Yes, These 'Vampire Deer' With Fangs Really Exist
Most people wouldn’t place deer very high on a list of animals to be scared of — but in some corners of the world, deer seem much more menacing.
That’s because they have fangs.
Instead of growing large antlers during mating season like most deer, male “fanged deer” sport large tusk-like teeth instead. They are used as weapons during fights with other bucks or predators, and often jut out far below their jawline.
These unique creatures are also known as “vampire deer” — but rest assured, they won’t be lurking in the shadows looking for unsuspecting prey anytime soon. Just like other deer, they’re herbivores.
Across Asia, there is a wide variety of fanged deer species, like the tufted deer of Southeast China, or muntjacs, which roam India, Sri Lanka, Myanmar, Taiwan and even the Himalayan mountains.
They’re also relatively small and very shy — and unfortunately, several species are endangered.
Musk deer, for example, are commonly hunted for their scent glands, which are used in perfume and traditional Asian medicine. One species, the Kashmir musk deer, was believed to be extinct until recently, when they were spotted in the wild for the first time in 60 years.

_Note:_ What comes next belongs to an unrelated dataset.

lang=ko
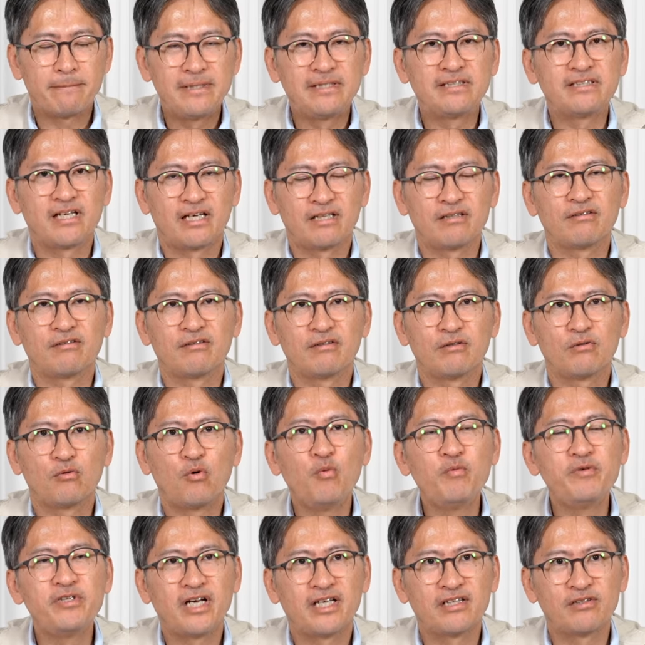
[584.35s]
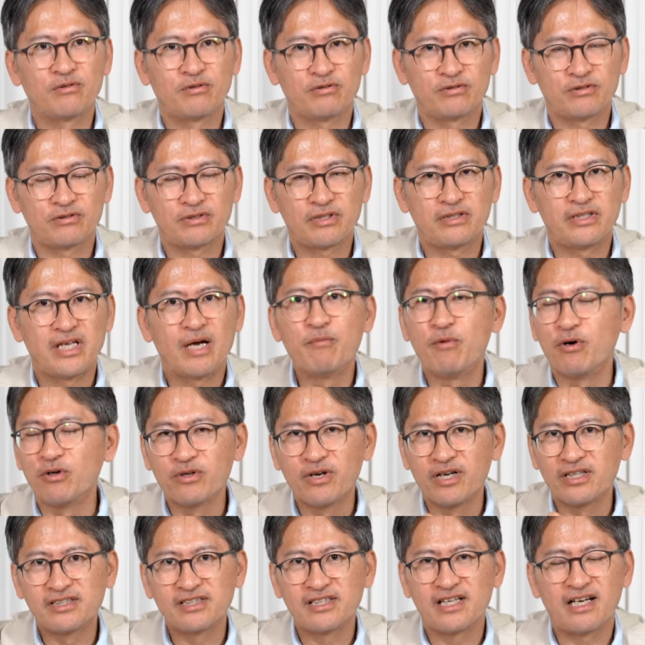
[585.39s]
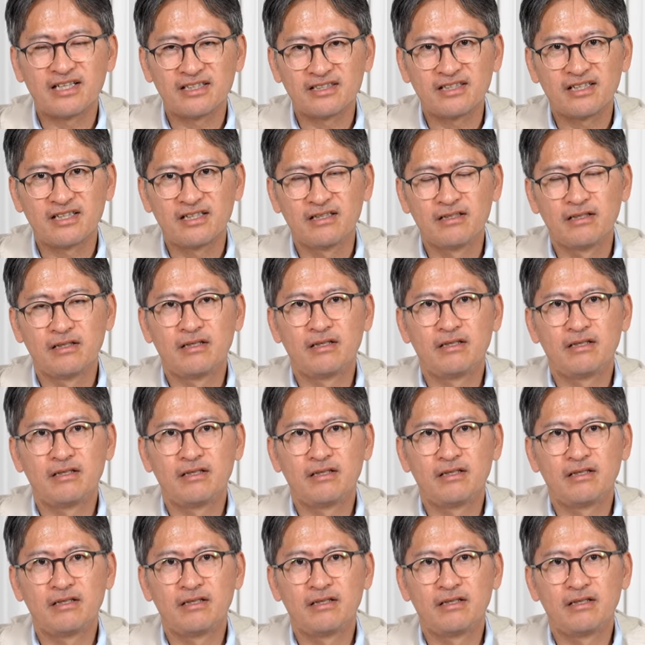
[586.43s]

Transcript: 일단 고민하는 거죠. 그냥 내버려야지가 아니라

Other species, like the Chinese water deer, are vulnerable as well, despite their prevalence in the United Kingdom. They were first kept in captivity at the London Zoo in 1873, but a group escaped in 1929 and began to populate the UK countryside. Their population has grown and now accounts for 10 percent of all the world’s water deer.
So how did these special animals end up with fangs, while other deer have antlers?
It’s believed that, originally, all male deer had both antlers and tusks. But as they evolved, larger species grew larger antlers and lost their fangs, while smaller deer kept their tusks and only developed smaller antlers.
But antlers or not, these tiny fanged deer are definitely adorable — even if they can’t help but look a bit sinister.